Relatively easy, yes. For example, I display the temperature of my garage here. You can see all the other crap that I monitor here.

To do this I use a couple of shell scripts and mrtg.

N.B. anyone who is any good at Unix shell scripts, sed and the like, cover your eyes now. My Unix commandline knowledge is just barely enough to get by with stuff like this and I know it is nasty...

The first shell script is called "tempread" and looks like this:

Code:
#!/bin/bash

echo `head -n 3 /dev/ttyS0 | tail -n 1`



When you start reading data from the serial port (/dev/ttyS0) you get the following output:

Code:

R V1.0 2001-10-13 11:56:11 C

1 0012.68

1 0012.68

1 0012.75

... (it keeps outputing the temperature until you stop reading



So my shell script uses "head" to grab the first three lines of the output of the serial port. It then uses "tail" to grab the last line of the three.

The "tick" marks, i.e. the ` characters, tell bash to run the command inside and return the text generated.

So the output of tempread looks like:

Code:

1 0012.68



The next shell script is "tempmrtg":

Code:

#!/bin/bash
echo "`/usr/local/bin/tempread |cut -c 5-9` * 100" | bc | sed s/.00$//
echo "0"
echo "0"
echo "0"



This is the script that generates the output for mrtg. Because mrtg is really designed for monitoring router throughput usage it only deals with integers. It expects four values from any scripts it calls. The first is the throughtput in, second throughput out and the last two I forget.

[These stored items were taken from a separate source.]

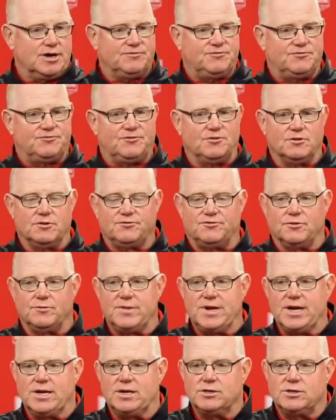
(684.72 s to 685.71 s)
for
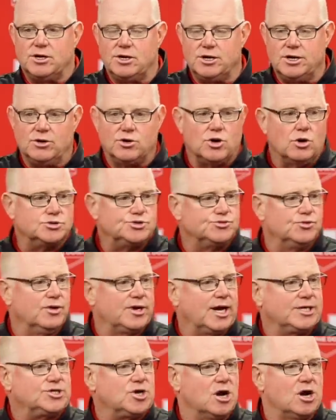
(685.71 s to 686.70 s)
me, and you know, Coach Rule
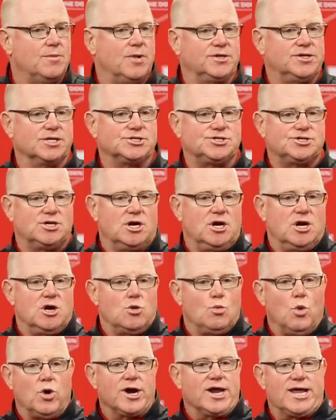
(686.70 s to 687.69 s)
and I talk about this,
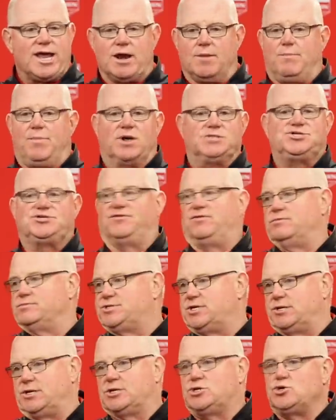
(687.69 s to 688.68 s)
we're going to get a bunch of them
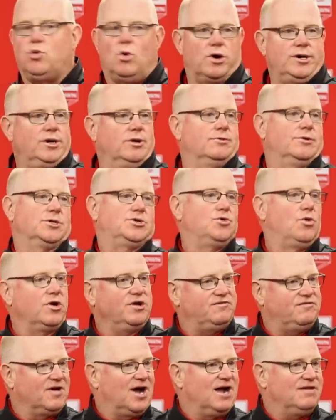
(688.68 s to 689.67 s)
to the 20 or the
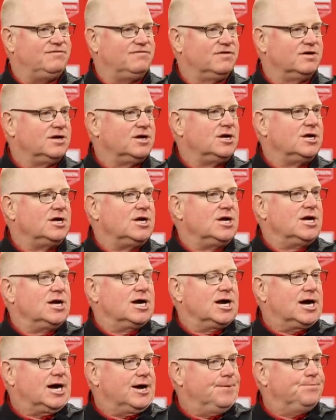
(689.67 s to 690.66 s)
25.
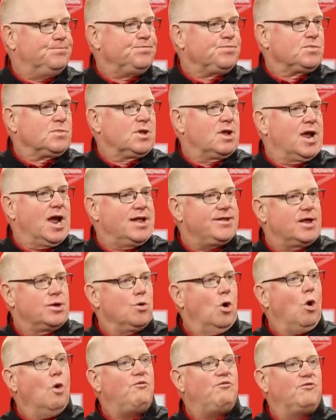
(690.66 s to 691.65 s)
And then
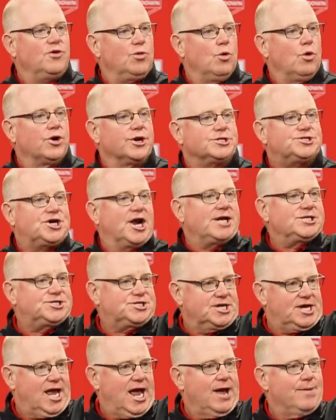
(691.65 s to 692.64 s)
hopefully we're going to change
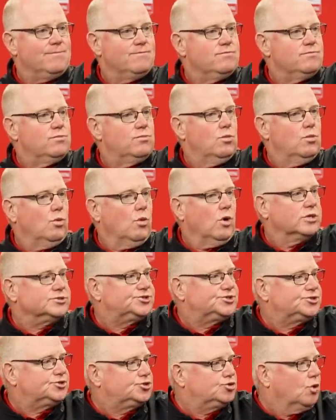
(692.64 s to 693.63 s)
the game
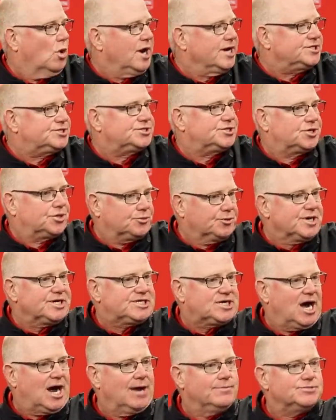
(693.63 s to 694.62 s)
once, twice, three
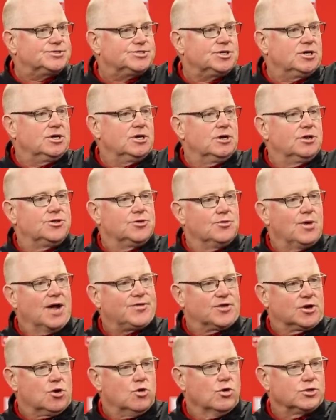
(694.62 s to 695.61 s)
times
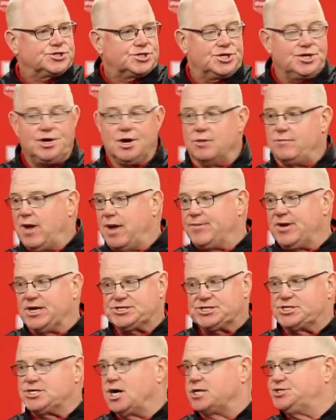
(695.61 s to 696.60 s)
throughout the course of the year. Maybe
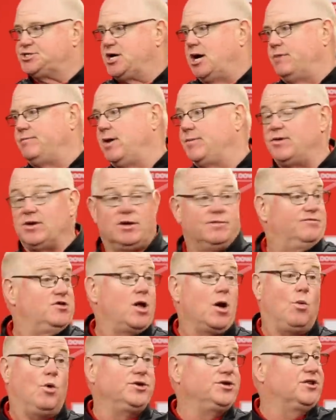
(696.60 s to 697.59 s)
it's a touchdown. Maybe if you
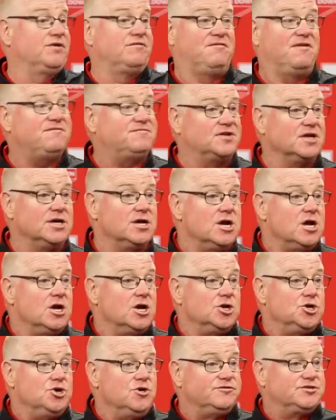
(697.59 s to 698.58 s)
get one to the 50,
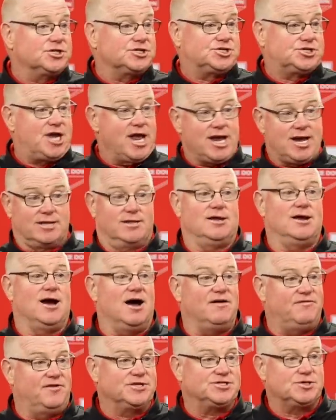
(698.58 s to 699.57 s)
you've just taken the
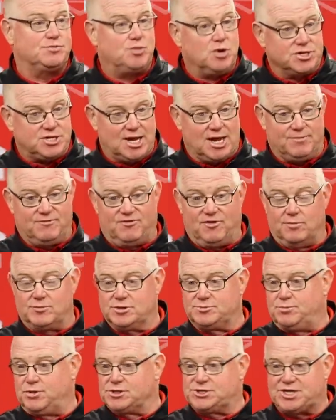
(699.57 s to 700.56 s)
offense and put them from
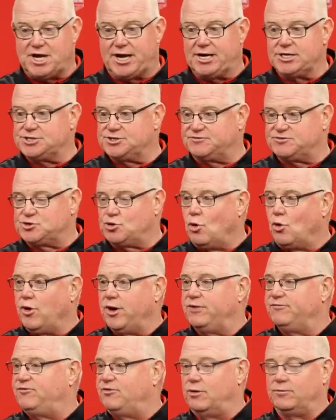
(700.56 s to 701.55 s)
a percentage of
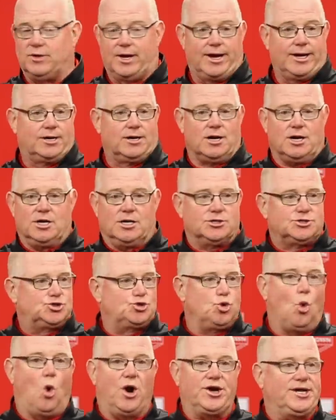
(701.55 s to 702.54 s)
scoring from like
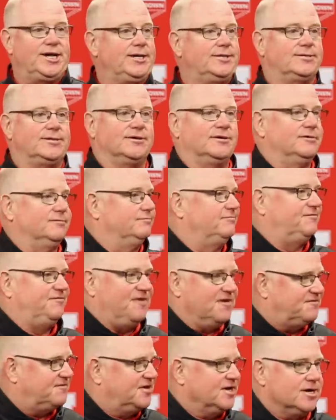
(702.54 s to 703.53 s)
20 to
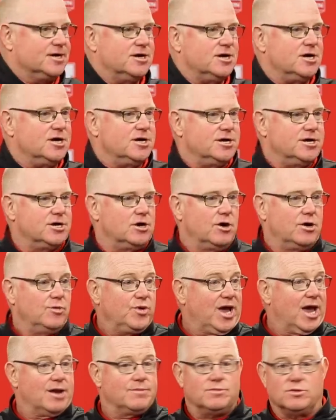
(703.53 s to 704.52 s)
50. You know, and
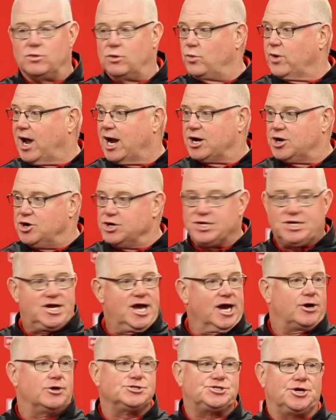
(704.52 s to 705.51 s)
we got good
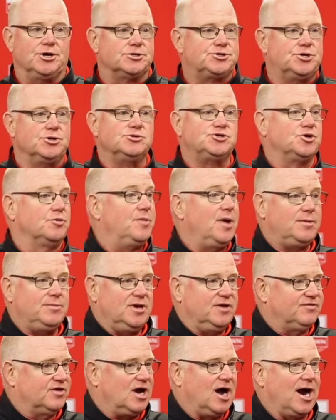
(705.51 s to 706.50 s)
kickers here too, so
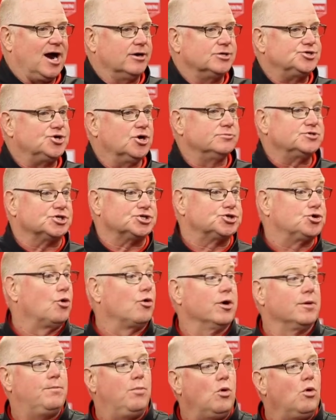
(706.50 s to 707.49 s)
maybe even higher in terms of
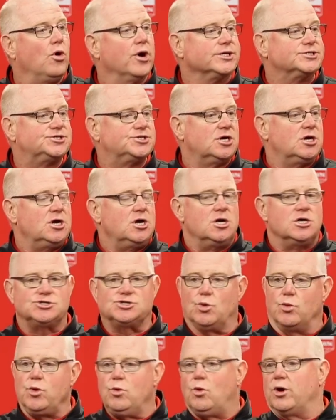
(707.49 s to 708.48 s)
scoring points.
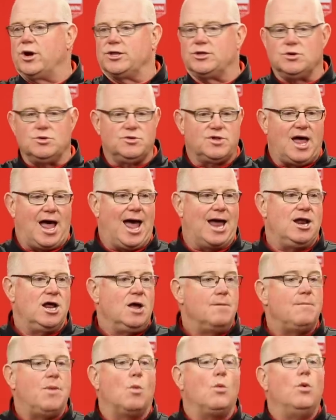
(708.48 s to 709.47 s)
So we want to do that.
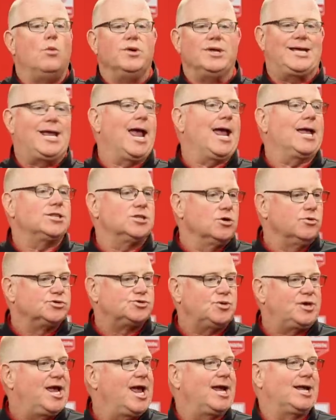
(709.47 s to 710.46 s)
But what we can't do
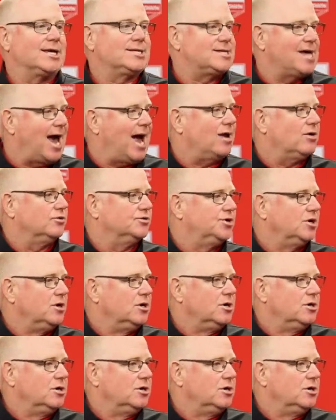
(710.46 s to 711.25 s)
is we can't get tackled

Because I want better than whole number resolution I multiply my temperature by 100. So if the temperature is 12.68 I end up returning 1268 to mrtg.

The first line of "tempmrtg" calls "tempread", extras the temperature digits using cut, combines the temperature with "* 100" and passes that to bc (and command line calculator). It then uses a regex and sed to strip the ".00" off of the end of the resulting value.

The last thing is an entry in the mrtg config file that tell it to call "tempmrtg" to get the values:

Code:

Target[temp]: `/usr/local/bin/tempmrtg`
MaxBytes[temp]: 4000
YTicsFactor[temp]: 0.01
Factor[temp]: 0.01
Options[temp]: gauge, nopercent, noo, transparent
XSize[temp]: 600
YSize[temp]: 150
YLegend[temp]: Temp
ShortLegend[temp]: C
LegendO[temp]:  Nowt:
LegendI[temp]:  Temp C:
Title[temp]: Server room temp
PageTop[temp]: <H1>Server room Temperature
</H1>
<TABLE>
<TR><TD>System:</TD><TD>Server room temp</TD></TR>
</TABLE>



Amongst other things this tell mrtg that:
- it should run "tempmrtg" to get the values for this graph
- that it should divide all the values by 100
- that the temperature will never be more than 40 degrees
- that there is only one value to graph ("noo" tells it that)

Now that I have written all that down it seems a little more complex than I remembered

There are tools that I probably better than mrtg for this stuff now. I use mrtg because that is what I know. The most likely canditate would be rrdtool.